Participants can choose between non-code and code submission formats in each of the four categories, to be scored together in each category.
- The competition entry is a text prompt submitted by email guides the model to produce the desired output in JSON format.
- The prompt can be developed using any chat application or playground.
- An official playground application will be provided by the organizers for use with participants' own keys.
- The entry is scored by parsing JSON in the model output.
- Any text before the opening or after the closing curly brackets is ignored.
- Participants can submit their own Python code via GitHub.
- The code should read a .csv file with input data and produce a .csv file with output fields.
- A sample open-source environment will be provided by the organizers in this package, however its use is optional and the entry can use any other open-source toolset in Python (MIT or Apache license).
- The competition entry itself must be provided under an open source license (MIT or Apache) as keeping the entries confidential is not practical in competition format.
- For each sample, the model output must provide category (multiple choice) and parameters.
- Incorrectly identifying the category among the available choices leads to zero score for the sample.
- For each sample where category is identified correctly, score is the number of correctly identified parameter values including for those parameters whose correct value is empty.
- For code submissions, the output must comply with the .csv format provided. Any additional text will be disregarded.
- For non-code submissions, the data will be extracted from JSON in the model output. Any text outside JSON will be disregarded. Any additional fields in JSON will be disregarded.
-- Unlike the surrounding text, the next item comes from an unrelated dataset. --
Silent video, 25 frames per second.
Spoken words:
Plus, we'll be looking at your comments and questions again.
If more than one JSON is provided in the output, only the first one will be used.
- When using GPT models, GPT-4-Turbo (model identifier gpt-4-1106-preview), GPT-4 and GPT-3.5-Turbo models are permitted. Due to its higher rate limits, GPT-4-Turbo model is preferable to GPT-4.
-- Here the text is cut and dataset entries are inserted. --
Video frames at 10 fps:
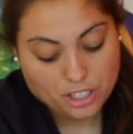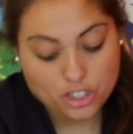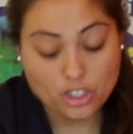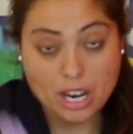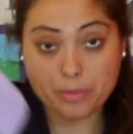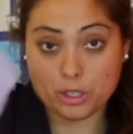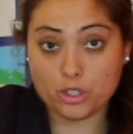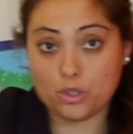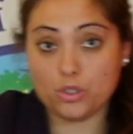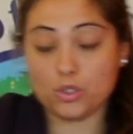You grab your
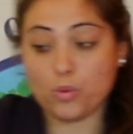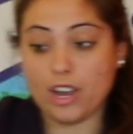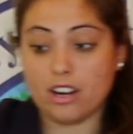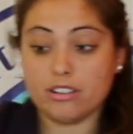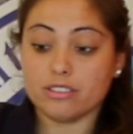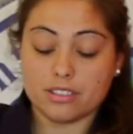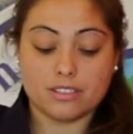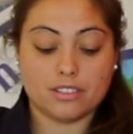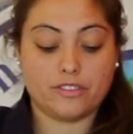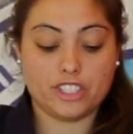two squares
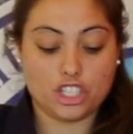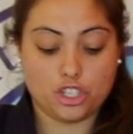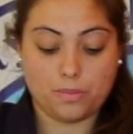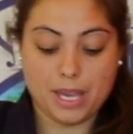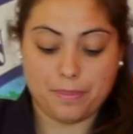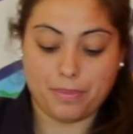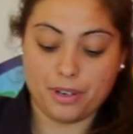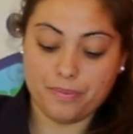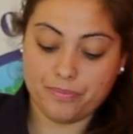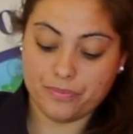of tissue paper.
- When using LLAMA models, any model from the LLAMA 2 family is permitted, including LLAMA-2-70B and CodeLlama-34B. The list of available models varies by provider.
- Model settings such as seed, temperature, top-p, top-k and others may be specified with the entry.
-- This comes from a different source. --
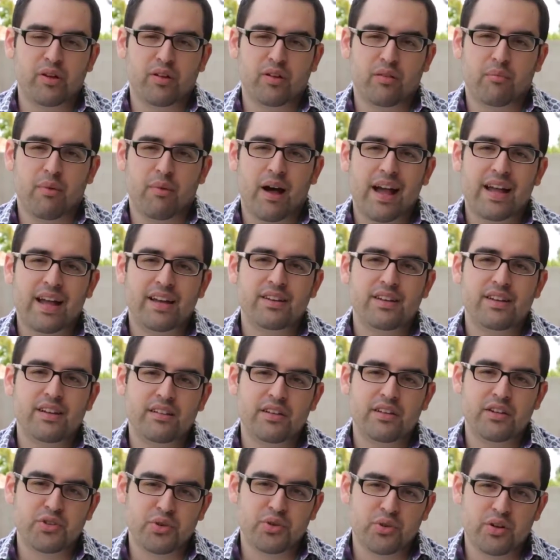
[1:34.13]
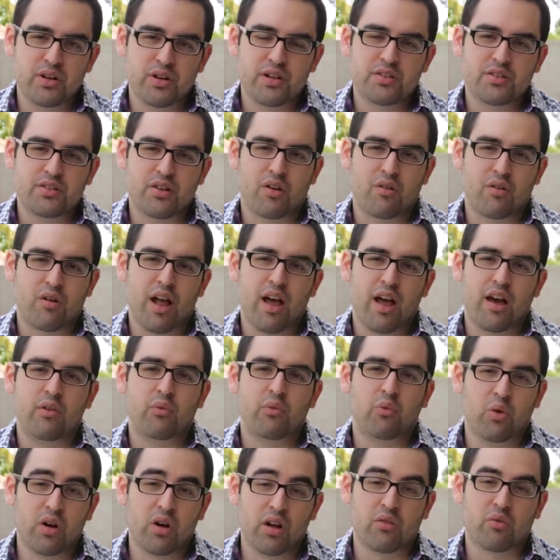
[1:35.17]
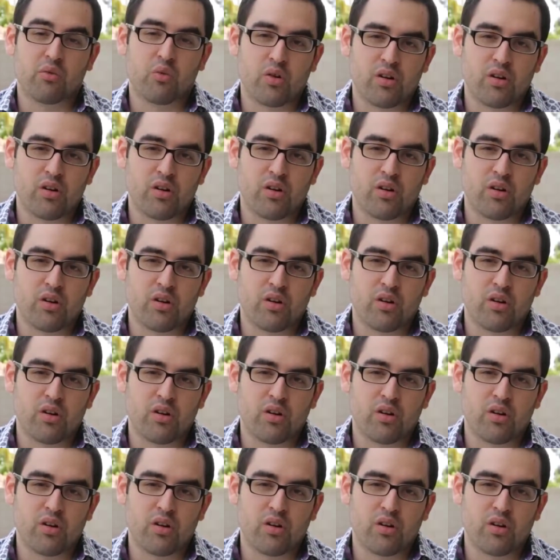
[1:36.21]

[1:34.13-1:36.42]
built My Daily Choice around what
- Among the two LLAMA model hosting providers, Fireworks offers higher performance than Replicate and is recommended.
- Using ChatGPT to prepare a submission is not recommended. Reason: ChatGPT and OpenAI API have significant differences, which will likely cause reduced performance when the entry is tuned using ChatGPT and then scored using OpenAI API.
- Similar differences may exist between some of the LLAMA-based third party playgrounds and the LLAMA 2 API.
- When using a third-party playground, ensure that no hidden pre- or post-processing is present and the model parameters are known and can be specified with your competition entry.
- Both on-code and code submissions will be scored using model hosting service specified by the participant.
- For non-coding entries, the options are OpenAI (GPT categories only), Replicate, or Fireworks.ai.
- For coding entries, the same options are available or any other where the organizers can obtain a key online without a lengthy submission process.
- Coding entries can also use local models. The organizers will provide GPU hardware to score them.
- The cost of scoring using hosted models or GPU hardware will be borne by the organizers.